Contemporary art songs don’t seem to be very popular with music publishers today, unless the composer is quite well known. To quote from a publisher's rejection letter "We are not a mausoleum for great music! We are in the market place!"

For a decade, Kim Rich and Dick Thompson have been completing several songs each year. The songs have been sung by a wide variety of performers, and have been quite popular with both singer and audience. They see Art Song Innovations as their opportunity to hopefully reach a larger audience. They feel that their collections are a valuable addition to the contemporary song repertoire, and deserve to be heard. The songs that they write are entirely original and different than the average run of contemporary art song. They defy easy categories, being neither classical nor jazz nor cabaret, but having elements of all three.

Dick Thompson Speaks

“I was born too long ago in NYC. Seen too many wars and played a role in two of them. Dragged too many keyboards to too many gigs at not enough society parties and too many strip clubs. Taught music in school for too many years, but helped many a Johnny One Note find his voice. Written too many choral arrangements of other composers music: maybe 2000. Have about 160 in print, 500 in a file cabinet and the rest in the wastebasket. Near a decade ago, I finally said to myself,” You call yourself a composer, but you never write anything!”
I awakened!! Cleared my schedule! In 1994, the Gregg Smith Singers premiered my first piece, Suite Sustenance. Have 16 new pieces in print with publishers like E.C. Schirmer and Lorenz. When I met Kim Rich, a wonderful poet, I had found a compatible collaborator. We have completed nearly 60 choral pieces and art songs.”

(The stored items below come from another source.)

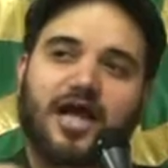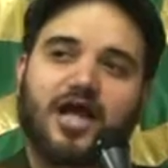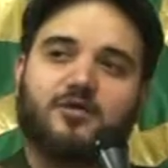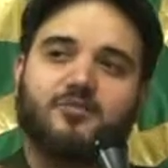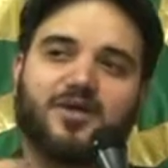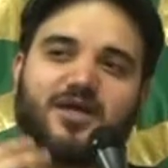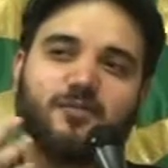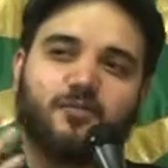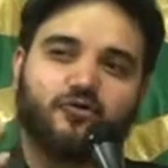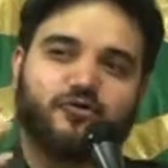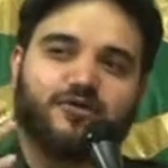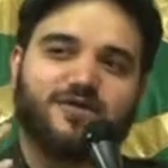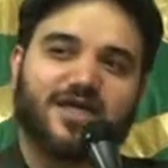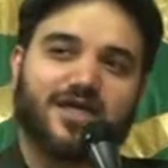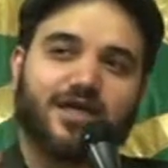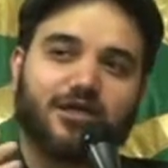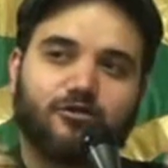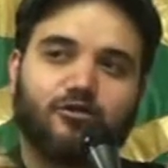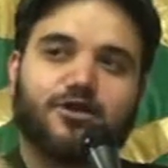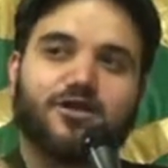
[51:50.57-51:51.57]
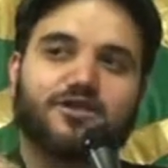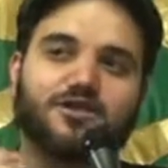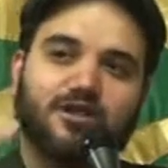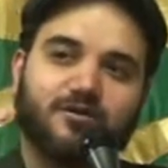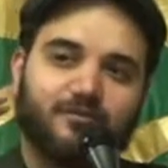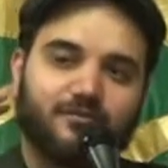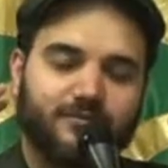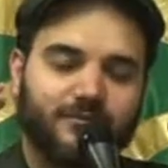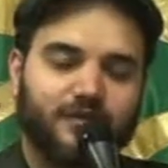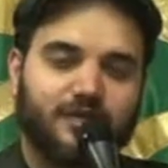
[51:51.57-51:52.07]
I'll be able to take a look at
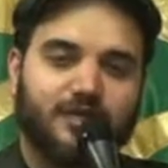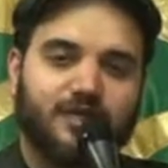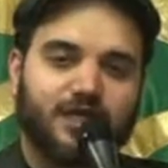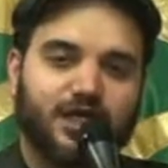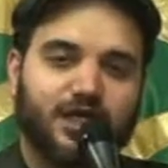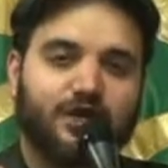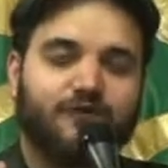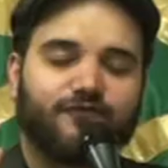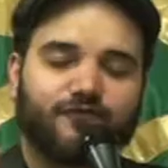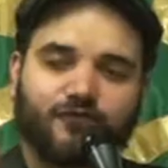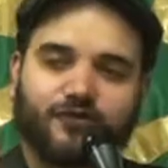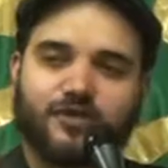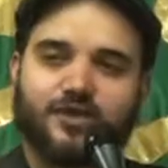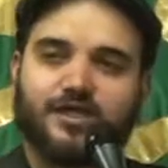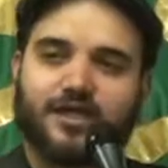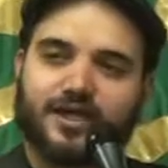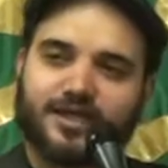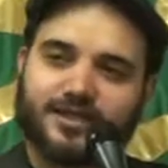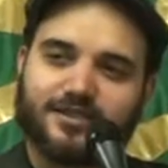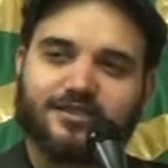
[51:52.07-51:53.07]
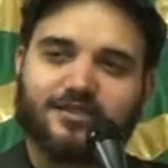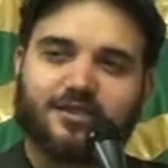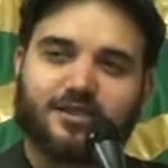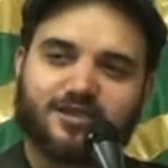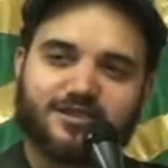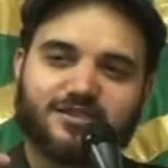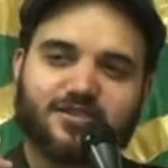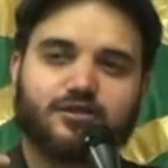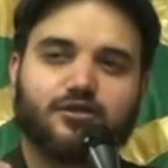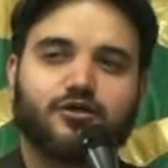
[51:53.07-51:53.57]
them carefully and
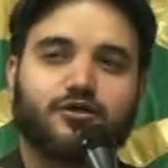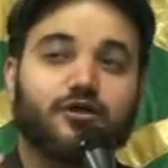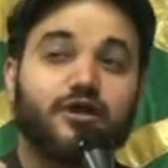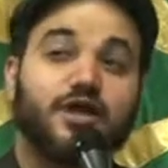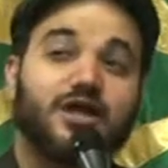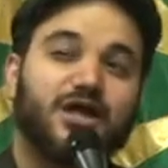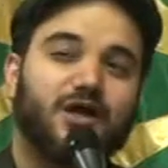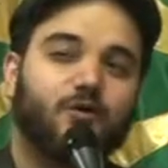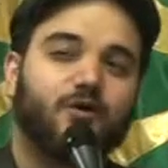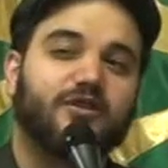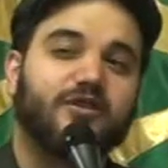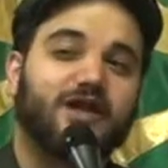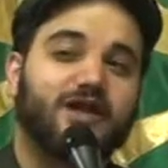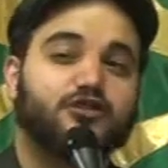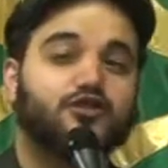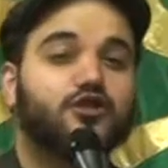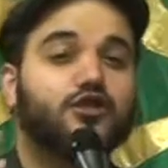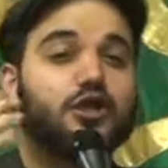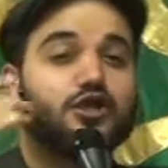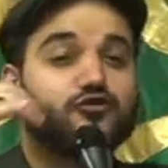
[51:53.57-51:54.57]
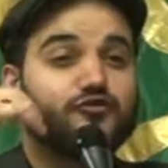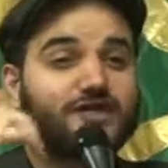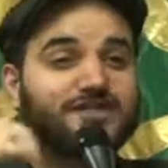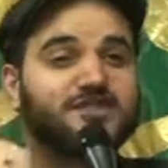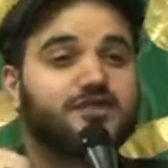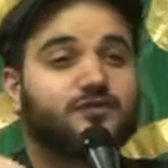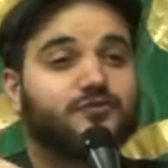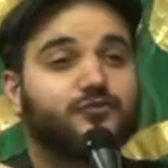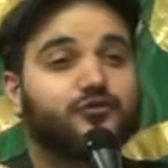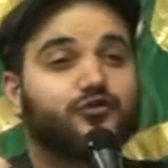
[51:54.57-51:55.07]
consider whether I should
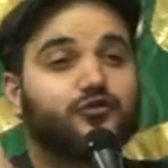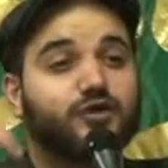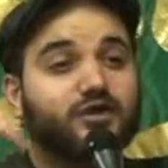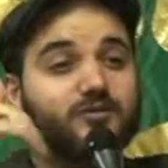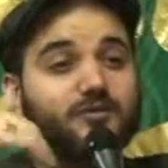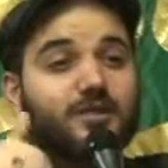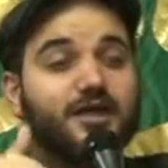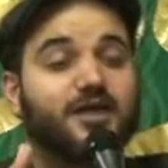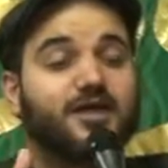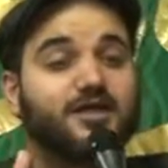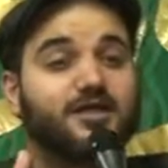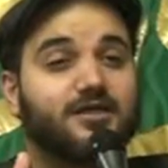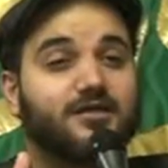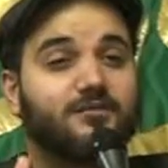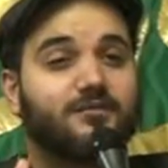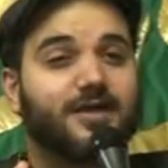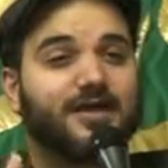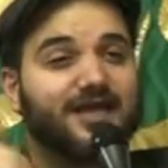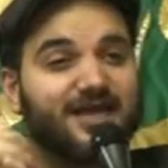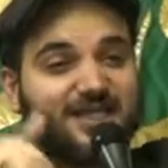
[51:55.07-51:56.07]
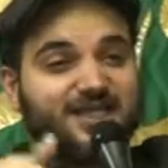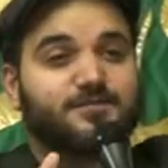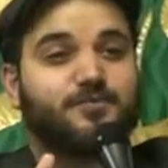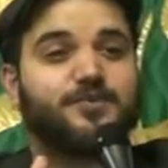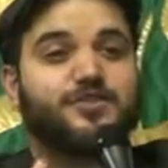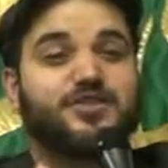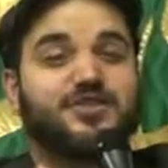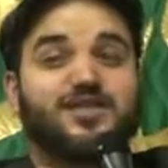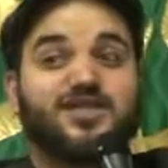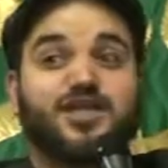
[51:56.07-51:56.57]
address them during my, my next
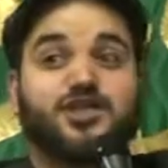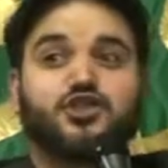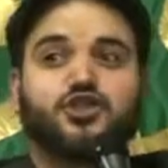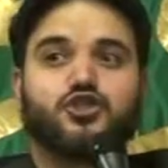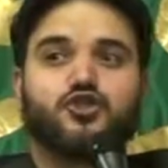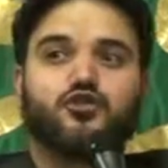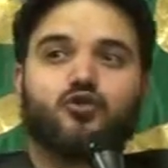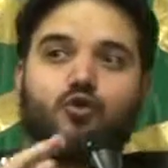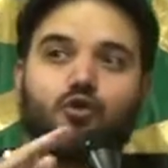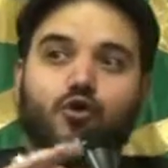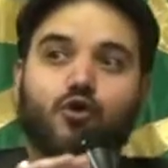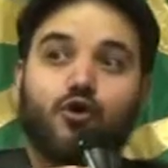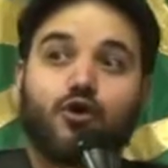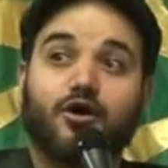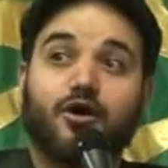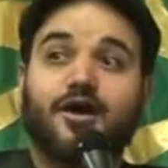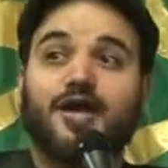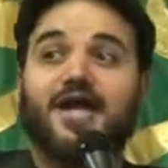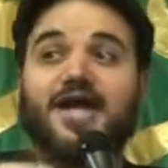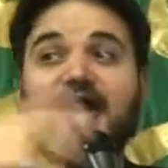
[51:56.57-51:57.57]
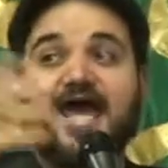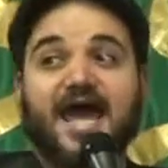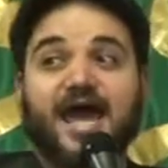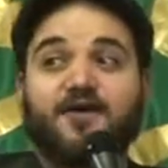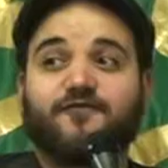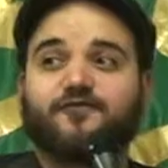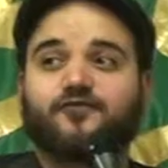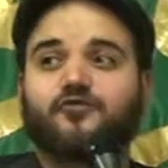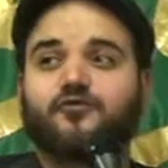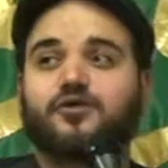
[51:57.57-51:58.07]
presentation or
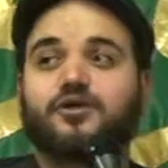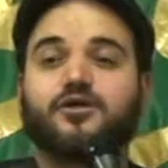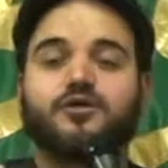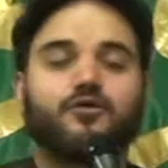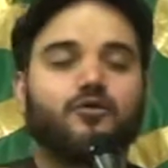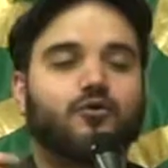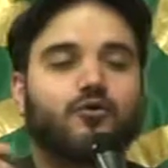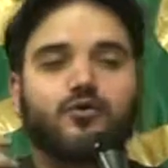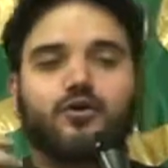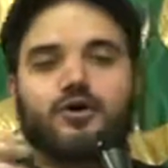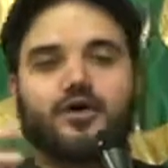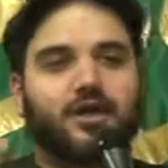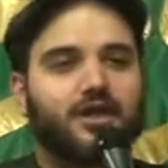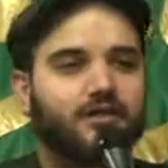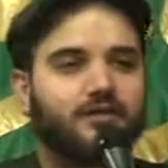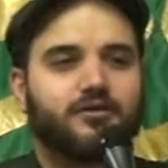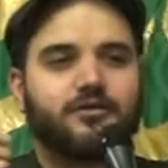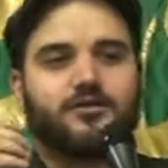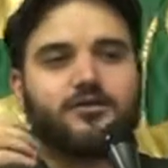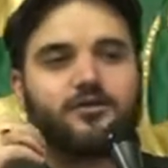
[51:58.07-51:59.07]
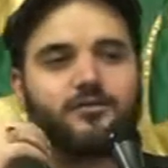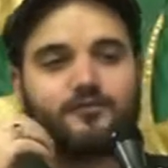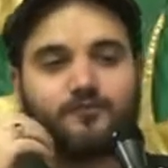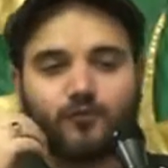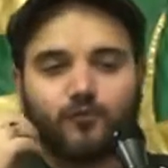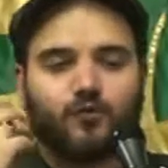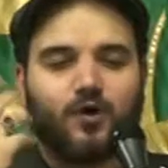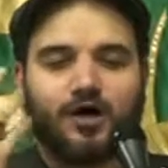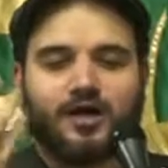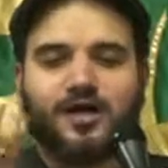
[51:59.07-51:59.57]
after it or uh,
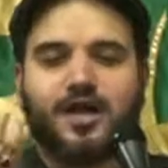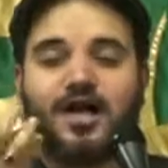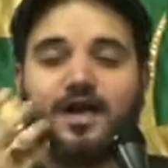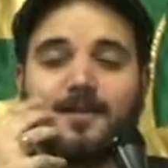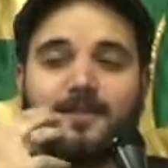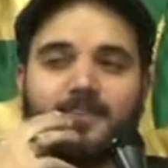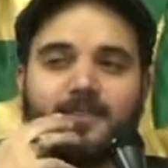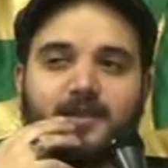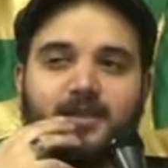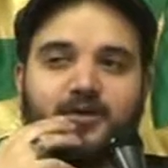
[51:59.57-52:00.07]
whatnot.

"Dick, I just had to tell you how much we love your songs. I wish you could have a video of the looks on our faces after we finish working on one... We just shake our heads and grin."
Fay Putnam, Mezzo Soprano

 

The Kim Rich Story

It is a Truth universally acknowledged... “that most people would rather undergo root canal work than listen to poetry...” unless, of course, the poetry has been set to wonderful music. Kim Rich (a poet) has had the great good fortune to have her poetry set to music by composer Dick Thompson. People (both performers and audience) actually seem to enjoy the combination, and it has been duly noted that dental practitioners in the Tri-State Area have performed 37.49% fewer voluntary root canals (statistically speaking) in the years following their collaboration.

Despite living in separate states (New Jersey, New York, and—on occasion—Reality), the collaboration between Dick Thompson and Kim Rich has resulted in songs and choral pieces that cover a wide range of subjects. Songs of love and loss. Songs of heroes and heroines. Mezzo blues and other hues. And then there’s the song about the Werewolf Waitress...

Where, you may ask, does Ms. Rich get her ideas? Just in case you did, the answer is: (a) out of the blue, (b) out of thin air, (c) out of her hat, and (d) from a lifetime of wandering, wool­gathering, and unregenerate daydreaming. A graduate of Westminster Choir College and a founding member of the Florilegium Chamber Choir in Manhattan, Kim Rich has spent far too many (and yet never enough) years celebrating the magical combination of words and music, of sound and sense, of alliteration and onomatopoeia... (Oops. Poetry again — Quick, Dick! Let’s set it to music!)

"I just had to express my love for your songs.... They would make a wonderful addition to the art song repetoire, not to mention the cabaret literature."

...and two years later:

"These songs wear so well! They are as wonderful now as when we were doing them."
Daniel Lockert, accompaniist and
vocal coach

Why Do They Write Art Songs?

They believe that the songs that they have written are fresh and different. Dick’s jazz-classical writing seems to blend easily with Kim’s lyrical-theatrical poetry. They hope that performer and audience alike will be inspired by what they write. Listen and see what you think.